The use of sophisticated DNA sequencing by a team of scientists has determined that Hawaii's state land mammal, the Hawaiian hoary bat, migrated to the islands from the Pacific coast of North America in two separate waves more than 9,000 years apart.
Origins of the Hawaiian Hoary Bat Revealed
ISLAND OF HAWAI‘I, Hawaii — The use of sophisticated DNA sequencing by a team of scientists has determined that Hawaii's state land mammal, the Hawaiian hoary bat, migrated to the islands from the Pacific coast of North America in two separate waves more than 9,000 years apart.
“Because the Hawaiian hoary bat is the only living native land mammal in Hawai‘i and is on the U.S. Fish and Wildlife Service’s endangered species list we want to know everything possible about its genetic history, relationships to other bats, and if there are unique subpopulations on different Hawaiian islands,” said Dr. Amy Russell, Associate Professor of Biology at Grand Valley State University and lead author of the study.
This feat represents the longest overwater flight followed with the founding of a new population for any bat, of which there are 1300 species. The new study estimates that these migrations from mainland North America happened around 800 years ago and 10,000 years ago.
Until recently, little was known about the genetics or ecology of Hawai‘i’s only native terrestrial mammal, and while many questions still remain this study provides insight previously not possible using just morphology or fossil data. “We used tiny bits of wing tissue and powerful DNA sequencing and analytical tools to estimate both the time and place of origin for this unique and cryptic mammal,” said Dr. Kevin Olival, Senior Research Scientist at EcoHealth Alliance and study co-author.
DNA sampling of Hawaiian hoary bats for conservation genetics studies began in 2004 and is ongoing. “Future genetic studies will also help us to better understand local population structure and the potential for bat migration between islands of the archipelago,” said Corinna Pinzari, a researcher with the Hawaii Cooperatives Studies Unit at the University of Hawai‘i at Hilo.
Frank Bonaccorso, a wildlife ecologist from the U.S. Geological Survey, and colleague Liam McGuire now at Texas Tech University had previously modeled the path that hoary bats might have taken in a successful colonization flight scenario, and found that the shortest possible flight distance from San Francisco to Maui, approximately 3,600 kilometers, is highly feasible with normal tailwind assistance from the prevalent Trade Winds.
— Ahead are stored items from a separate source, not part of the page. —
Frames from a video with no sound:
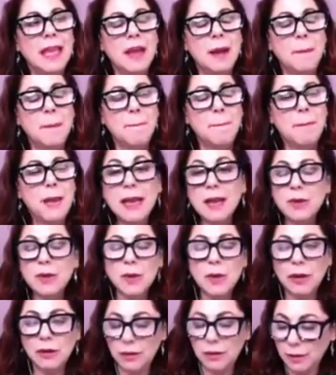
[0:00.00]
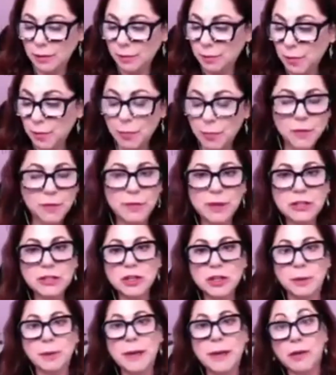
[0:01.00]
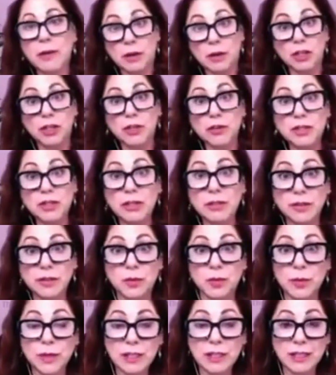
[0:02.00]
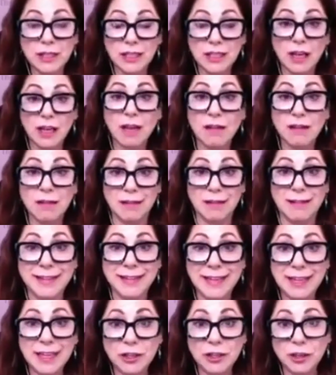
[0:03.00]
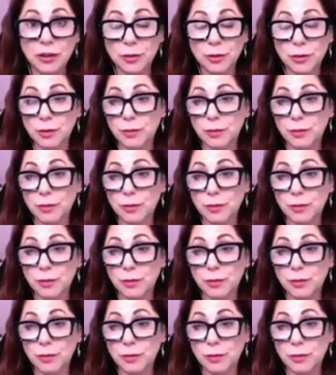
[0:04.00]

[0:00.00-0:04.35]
background, professional background, and you started really young in your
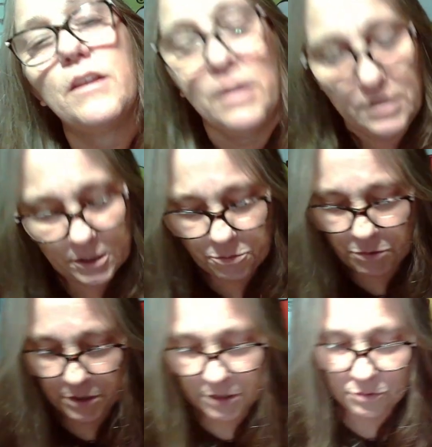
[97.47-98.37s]
That's
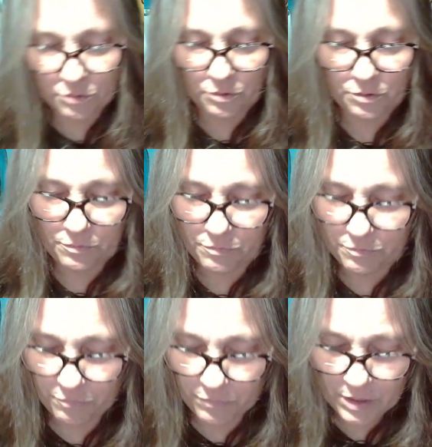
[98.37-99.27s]
pretty cool.
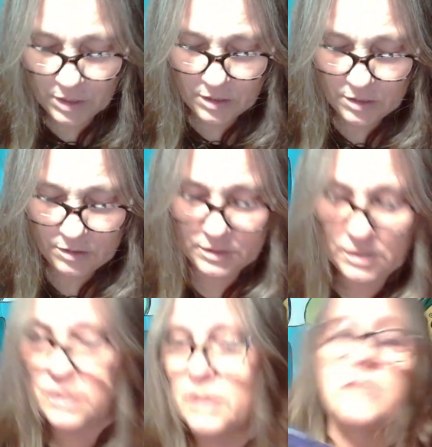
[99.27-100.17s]
There is a
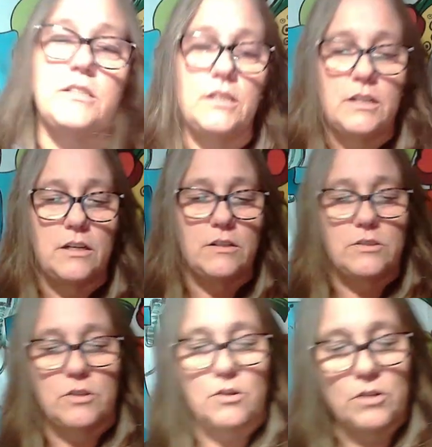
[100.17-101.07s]
list in here,
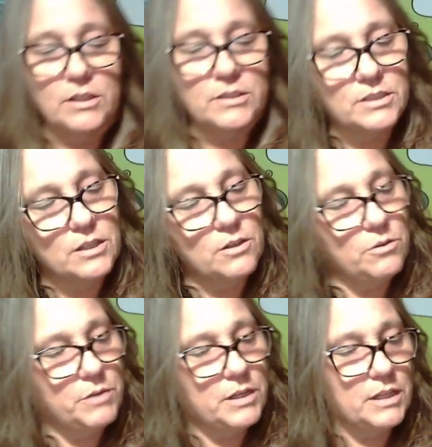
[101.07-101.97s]
so let's see
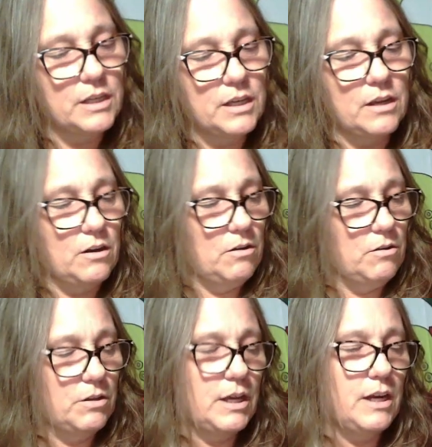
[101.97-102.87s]
who we can get. Oh,
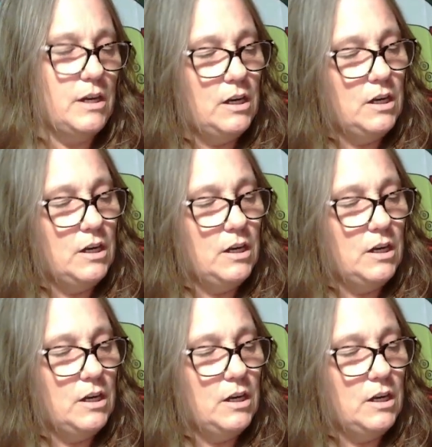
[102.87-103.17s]
okay.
This flight to Hawai‘i would only have required that the bat had stored the normal complement of fat that hoary bats accumulate for their annual migration through North America. While long-distance overwater colonization might seem unlikely, it actually happened once before with another bat species that went extinct in the islands a few thousand years ago.
“Our present findings will be useful for the re-evaluation of the bat’s conservation status,” said Bonaccorso, a co-author on the study, “because we demonstrate that there are two evolutionarily distinct groups of Hawaiian hoary bats with one group a more ancient arrival.”
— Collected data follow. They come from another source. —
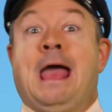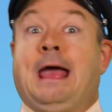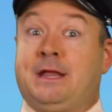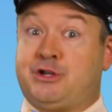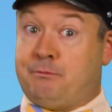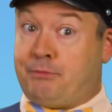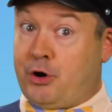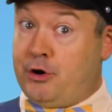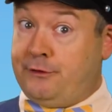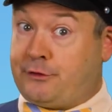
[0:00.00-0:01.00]
And do
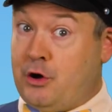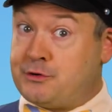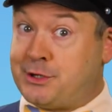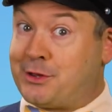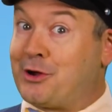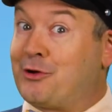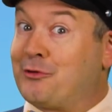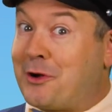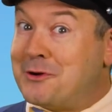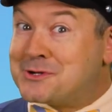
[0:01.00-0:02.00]
birds go to the
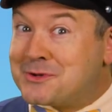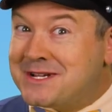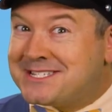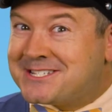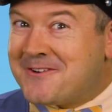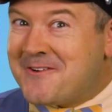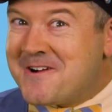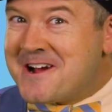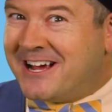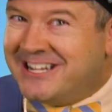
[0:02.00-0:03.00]
grocery store?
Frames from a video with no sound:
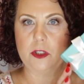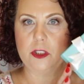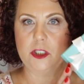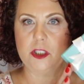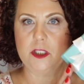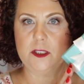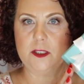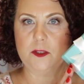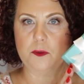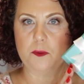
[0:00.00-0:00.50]

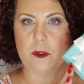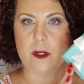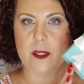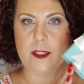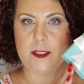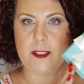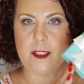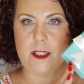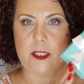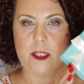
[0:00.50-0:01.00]
purchase
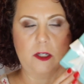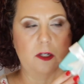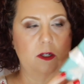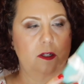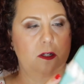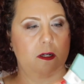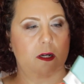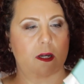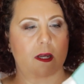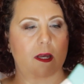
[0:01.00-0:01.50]
right
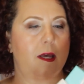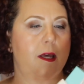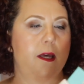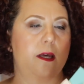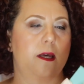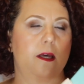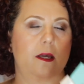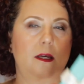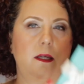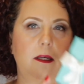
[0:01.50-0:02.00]
here
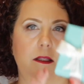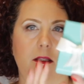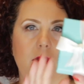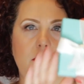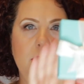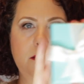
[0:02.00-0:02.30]
in a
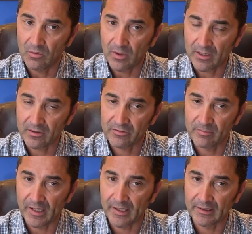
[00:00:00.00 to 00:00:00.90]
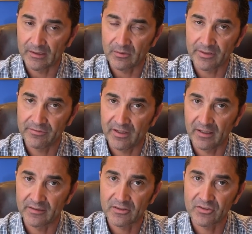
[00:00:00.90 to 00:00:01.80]
One of my
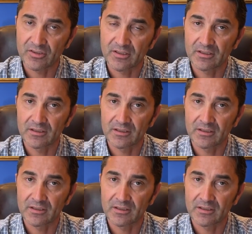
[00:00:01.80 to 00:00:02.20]
grandfathers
“This is another example of how basic research can provide valuable information that is relevant for conservation and management” said Dr. Maarten Vonhof, an Associate Professor of Biological Sciences and Environmental and Sustainability Studies at Western Michigan University and a study co-author, “Asking questions about the distribution of genetic variation and the number of unique lineages is fundamental to our understanding of the biology and conservation of this endangered animal.”
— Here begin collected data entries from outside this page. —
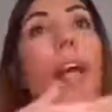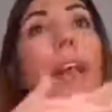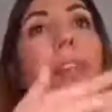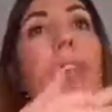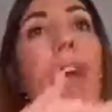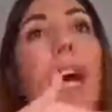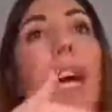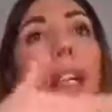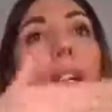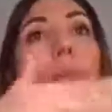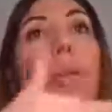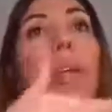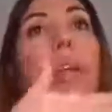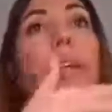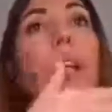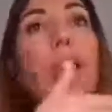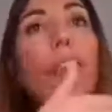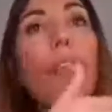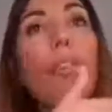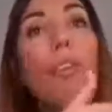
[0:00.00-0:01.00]
that will
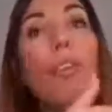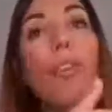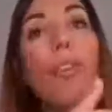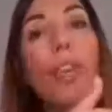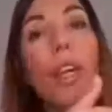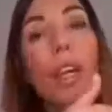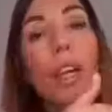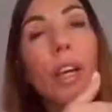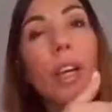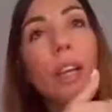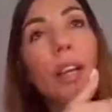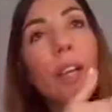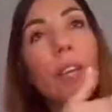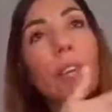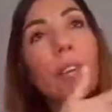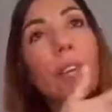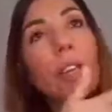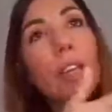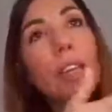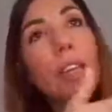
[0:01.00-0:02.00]
give you
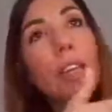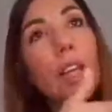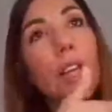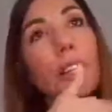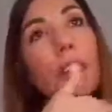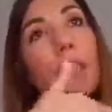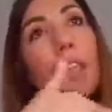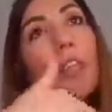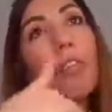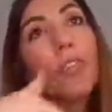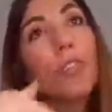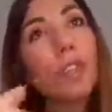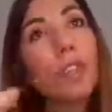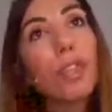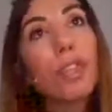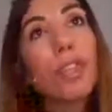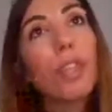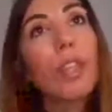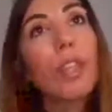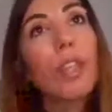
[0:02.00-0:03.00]
the starting of the
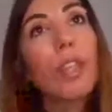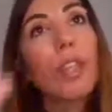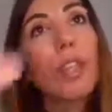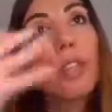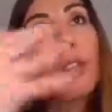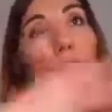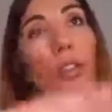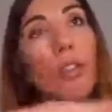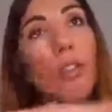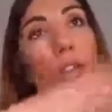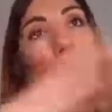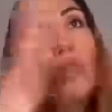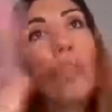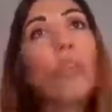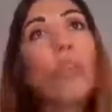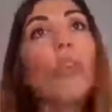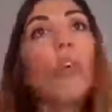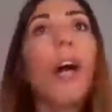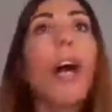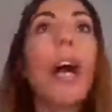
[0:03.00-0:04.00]
journey
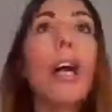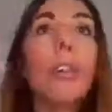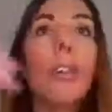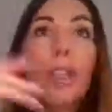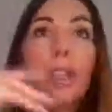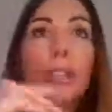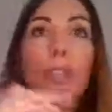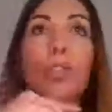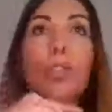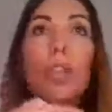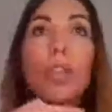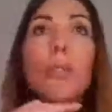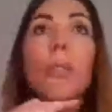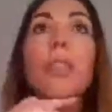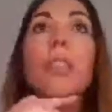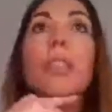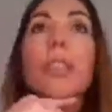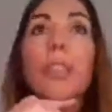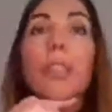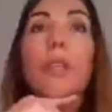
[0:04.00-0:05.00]
to other
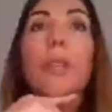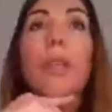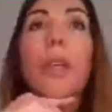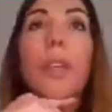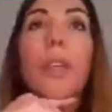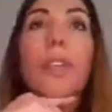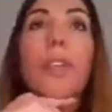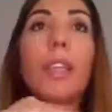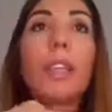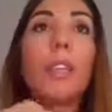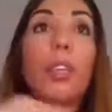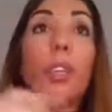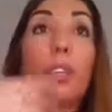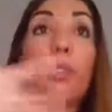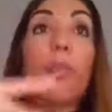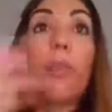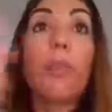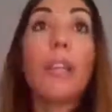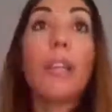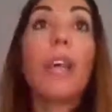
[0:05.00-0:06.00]
treatments as well that
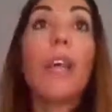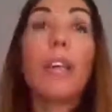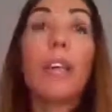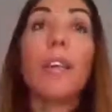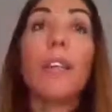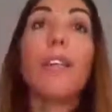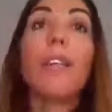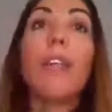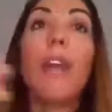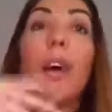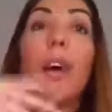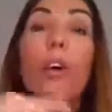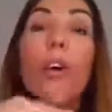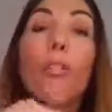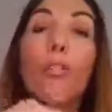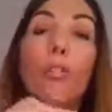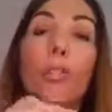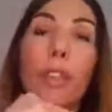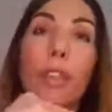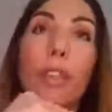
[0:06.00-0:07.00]
we can
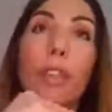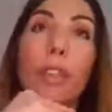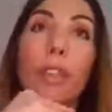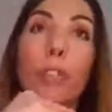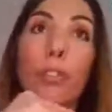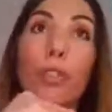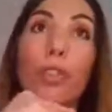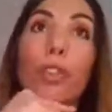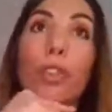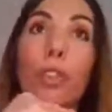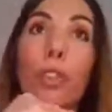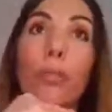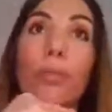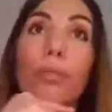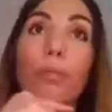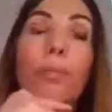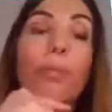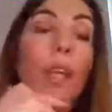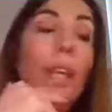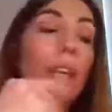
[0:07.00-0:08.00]
offer in the future.
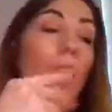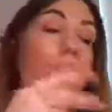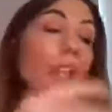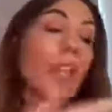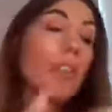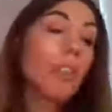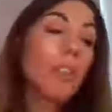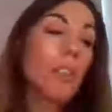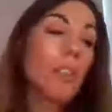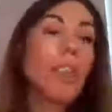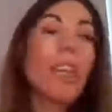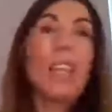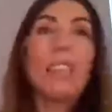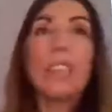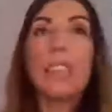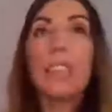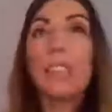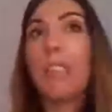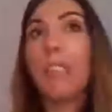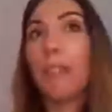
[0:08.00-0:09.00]
So
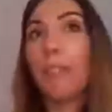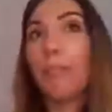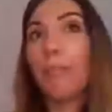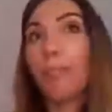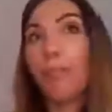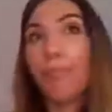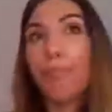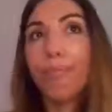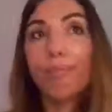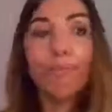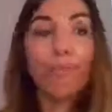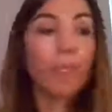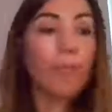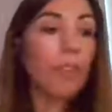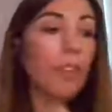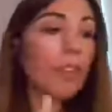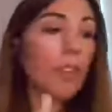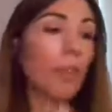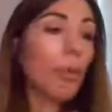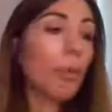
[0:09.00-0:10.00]
that's the
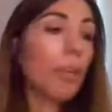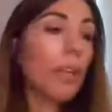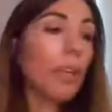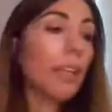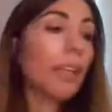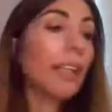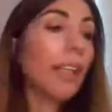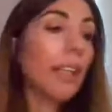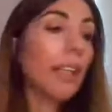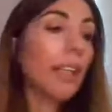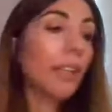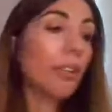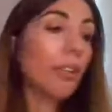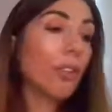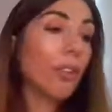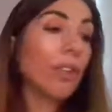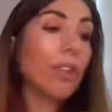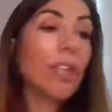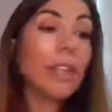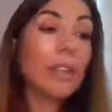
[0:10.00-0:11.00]
way that I
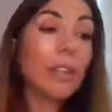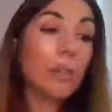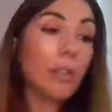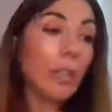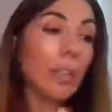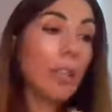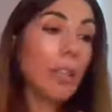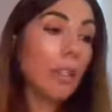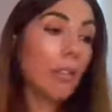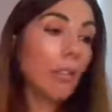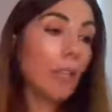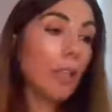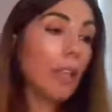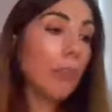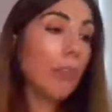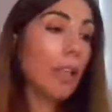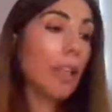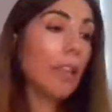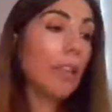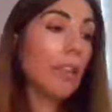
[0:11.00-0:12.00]
do, and that's the way that I
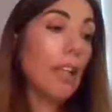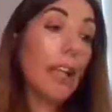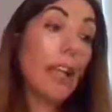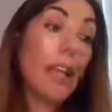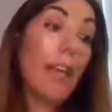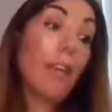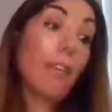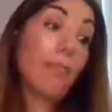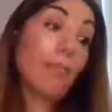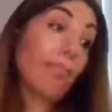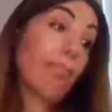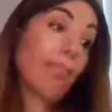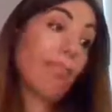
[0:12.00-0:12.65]
recommend. Again,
The Hawaiian Islands are extremely isolated, and their wildlife has long served as a model for scientists to determine how birds, insects, and snails disperse into areas like this. Due to their isolation, all native plant and animal species originally colonized the Hawaiian Islands by long-distance dispersal via sea or air. For example, seeds or small animals may have hitched a ride on ocean debris, attached to bird feathers or feet, or drifted by air currents (spiders and very small insects).
The journal article “Two Tickets to Paradise: Multiple Dispersal Events in the Founding of Hoary Bat Populations in Hawai'i” was published today by the journal PLOS ONE. Researchers contributing to this effort represent the following institutions: Grand Valley State University, University of Hawai'i at Hilo, Western Michigan University, EcoHealth Alliance, U.S. Geological Survey.